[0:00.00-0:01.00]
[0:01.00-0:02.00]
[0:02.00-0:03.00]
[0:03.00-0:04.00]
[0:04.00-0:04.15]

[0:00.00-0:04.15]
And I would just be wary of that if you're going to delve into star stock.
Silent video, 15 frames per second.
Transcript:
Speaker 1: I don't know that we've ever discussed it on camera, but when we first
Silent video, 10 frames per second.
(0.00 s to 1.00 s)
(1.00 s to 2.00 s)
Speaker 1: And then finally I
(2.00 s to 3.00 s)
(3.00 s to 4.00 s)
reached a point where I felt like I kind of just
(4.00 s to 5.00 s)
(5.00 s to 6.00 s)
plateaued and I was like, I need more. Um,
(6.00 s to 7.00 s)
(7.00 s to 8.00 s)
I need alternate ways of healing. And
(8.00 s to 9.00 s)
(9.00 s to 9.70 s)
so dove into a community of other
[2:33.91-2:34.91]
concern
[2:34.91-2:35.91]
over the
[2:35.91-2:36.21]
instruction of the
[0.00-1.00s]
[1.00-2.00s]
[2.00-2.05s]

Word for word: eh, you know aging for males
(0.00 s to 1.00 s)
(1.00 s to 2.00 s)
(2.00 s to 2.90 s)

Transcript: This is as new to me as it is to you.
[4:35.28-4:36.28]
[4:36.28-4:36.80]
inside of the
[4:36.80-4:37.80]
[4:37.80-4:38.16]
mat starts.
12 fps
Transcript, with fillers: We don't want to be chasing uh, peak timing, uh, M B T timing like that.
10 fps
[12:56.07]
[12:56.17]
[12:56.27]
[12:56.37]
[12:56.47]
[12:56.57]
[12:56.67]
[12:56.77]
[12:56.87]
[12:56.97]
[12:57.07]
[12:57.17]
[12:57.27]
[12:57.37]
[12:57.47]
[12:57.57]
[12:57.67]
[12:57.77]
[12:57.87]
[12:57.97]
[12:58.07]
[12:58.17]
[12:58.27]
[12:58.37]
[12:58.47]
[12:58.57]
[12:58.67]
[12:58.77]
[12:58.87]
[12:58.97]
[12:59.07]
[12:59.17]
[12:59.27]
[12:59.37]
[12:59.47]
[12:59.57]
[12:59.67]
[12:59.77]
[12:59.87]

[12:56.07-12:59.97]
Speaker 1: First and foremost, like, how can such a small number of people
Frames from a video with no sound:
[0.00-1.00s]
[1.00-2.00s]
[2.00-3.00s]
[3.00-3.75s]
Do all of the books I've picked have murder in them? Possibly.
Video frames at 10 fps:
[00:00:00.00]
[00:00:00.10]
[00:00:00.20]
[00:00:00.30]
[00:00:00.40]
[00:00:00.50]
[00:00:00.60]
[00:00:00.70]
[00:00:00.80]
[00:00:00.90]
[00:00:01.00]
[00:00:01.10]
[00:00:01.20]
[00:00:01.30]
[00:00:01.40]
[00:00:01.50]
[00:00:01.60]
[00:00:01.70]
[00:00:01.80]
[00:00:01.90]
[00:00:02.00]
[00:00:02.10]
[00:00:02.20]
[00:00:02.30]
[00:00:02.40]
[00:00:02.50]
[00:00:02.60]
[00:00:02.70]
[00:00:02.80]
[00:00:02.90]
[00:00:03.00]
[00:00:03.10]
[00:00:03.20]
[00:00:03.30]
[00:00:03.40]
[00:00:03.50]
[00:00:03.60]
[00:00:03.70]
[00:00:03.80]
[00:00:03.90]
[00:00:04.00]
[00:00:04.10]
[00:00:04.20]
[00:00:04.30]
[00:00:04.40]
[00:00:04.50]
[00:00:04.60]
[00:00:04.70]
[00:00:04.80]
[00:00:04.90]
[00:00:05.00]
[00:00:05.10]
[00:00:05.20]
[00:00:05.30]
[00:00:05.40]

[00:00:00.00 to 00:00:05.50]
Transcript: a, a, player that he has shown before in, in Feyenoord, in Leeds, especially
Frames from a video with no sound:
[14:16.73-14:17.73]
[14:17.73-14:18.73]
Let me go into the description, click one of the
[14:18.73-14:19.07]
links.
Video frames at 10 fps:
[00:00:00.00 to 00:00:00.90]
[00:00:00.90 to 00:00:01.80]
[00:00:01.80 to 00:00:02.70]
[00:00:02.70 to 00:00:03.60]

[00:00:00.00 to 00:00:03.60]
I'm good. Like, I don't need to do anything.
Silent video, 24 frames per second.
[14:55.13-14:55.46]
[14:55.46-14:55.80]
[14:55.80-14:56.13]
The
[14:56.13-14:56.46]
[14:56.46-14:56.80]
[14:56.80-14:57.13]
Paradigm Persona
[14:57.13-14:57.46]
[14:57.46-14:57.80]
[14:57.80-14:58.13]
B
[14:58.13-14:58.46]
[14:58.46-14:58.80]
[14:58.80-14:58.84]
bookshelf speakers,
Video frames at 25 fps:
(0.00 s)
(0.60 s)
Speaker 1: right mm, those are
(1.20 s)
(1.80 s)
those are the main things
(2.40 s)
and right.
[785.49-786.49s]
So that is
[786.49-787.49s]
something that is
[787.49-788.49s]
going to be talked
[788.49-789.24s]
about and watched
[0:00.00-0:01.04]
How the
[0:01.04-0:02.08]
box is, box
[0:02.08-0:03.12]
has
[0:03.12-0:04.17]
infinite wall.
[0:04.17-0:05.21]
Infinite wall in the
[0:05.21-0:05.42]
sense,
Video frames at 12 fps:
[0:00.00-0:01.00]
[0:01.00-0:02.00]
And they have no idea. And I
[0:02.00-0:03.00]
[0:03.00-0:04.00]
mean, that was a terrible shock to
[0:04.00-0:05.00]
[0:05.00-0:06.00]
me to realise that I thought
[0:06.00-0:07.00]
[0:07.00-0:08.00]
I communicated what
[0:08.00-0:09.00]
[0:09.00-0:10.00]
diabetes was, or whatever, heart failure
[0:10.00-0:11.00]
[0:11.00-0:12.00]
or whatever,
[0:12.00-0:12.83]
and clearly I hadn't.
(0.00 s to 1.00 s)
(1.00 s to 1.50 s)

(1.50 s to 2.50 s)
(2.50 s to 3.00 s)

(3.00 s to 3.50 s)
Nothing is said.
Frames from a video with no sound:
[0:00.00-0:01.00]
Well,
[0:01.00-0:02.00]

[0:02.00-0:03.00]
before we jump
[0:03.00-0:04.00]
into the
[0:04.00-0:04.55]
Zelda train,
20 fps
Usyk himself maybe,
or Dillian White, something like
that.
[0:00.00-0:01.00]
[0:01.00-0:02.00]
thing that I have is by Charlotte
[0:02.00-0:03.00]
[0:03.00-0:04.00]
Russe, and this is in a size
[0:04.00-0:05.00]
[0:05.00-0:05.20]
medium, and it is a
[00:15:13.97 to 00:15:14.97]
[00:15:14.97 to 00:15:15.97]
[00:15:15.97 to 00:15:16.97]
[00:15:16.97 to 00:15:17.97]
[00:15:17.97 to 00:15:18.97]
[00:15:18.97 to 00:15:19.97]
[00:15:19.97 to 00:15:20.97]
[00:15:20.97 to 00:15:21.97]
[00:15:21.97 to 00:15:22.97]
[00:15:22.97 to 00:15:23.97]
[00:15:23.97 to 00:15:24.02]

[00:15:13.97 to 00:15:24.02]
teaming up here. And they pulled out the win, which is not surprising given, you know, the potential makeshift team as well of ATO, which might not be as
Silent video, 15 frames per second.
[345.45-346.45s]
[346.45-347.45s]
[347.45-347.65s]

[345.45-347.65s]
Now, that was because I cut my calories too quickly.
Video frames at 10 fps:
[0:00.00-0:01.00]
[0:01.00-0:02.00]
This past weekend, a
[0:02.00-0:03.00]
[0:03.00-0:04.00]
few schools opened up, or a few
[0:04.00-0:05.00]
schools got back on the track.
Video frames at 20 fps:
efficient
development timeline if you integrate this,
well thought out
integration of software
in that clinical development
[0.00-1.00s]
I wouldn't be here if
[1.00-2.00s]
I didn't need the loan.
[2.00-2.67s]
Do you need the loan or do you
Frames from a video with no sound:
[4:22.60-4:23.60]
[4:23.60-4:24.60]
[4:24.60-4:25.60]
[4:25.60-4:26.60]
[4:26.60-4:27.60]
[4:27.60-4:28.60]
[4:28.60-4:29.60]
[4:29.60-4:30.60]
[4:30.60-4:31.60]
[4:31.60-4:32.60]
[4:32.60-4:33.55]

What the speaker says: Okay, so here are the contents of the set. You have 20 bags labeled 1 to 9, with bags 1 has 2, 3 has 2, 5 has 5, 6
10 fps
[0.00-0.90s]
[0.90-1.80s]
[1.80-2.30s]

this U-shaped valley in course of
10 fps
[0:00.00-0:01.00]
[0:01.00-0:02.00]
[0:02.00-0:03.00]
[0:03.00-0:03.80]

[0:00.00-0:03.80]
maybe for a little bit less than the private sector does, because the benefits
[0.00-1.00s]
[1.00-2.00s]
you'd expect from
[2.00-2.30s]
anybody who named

☆ ☆ ☆

== Exercise ==
Please show, exactly as written, every line above that contains the word "Silent".

== Output for this exercise ==
Silent video, 15 frames per second.
Silent video, 10 frames per second.
Silent video, 24 frames per second.
Silent video, 15 frames per second.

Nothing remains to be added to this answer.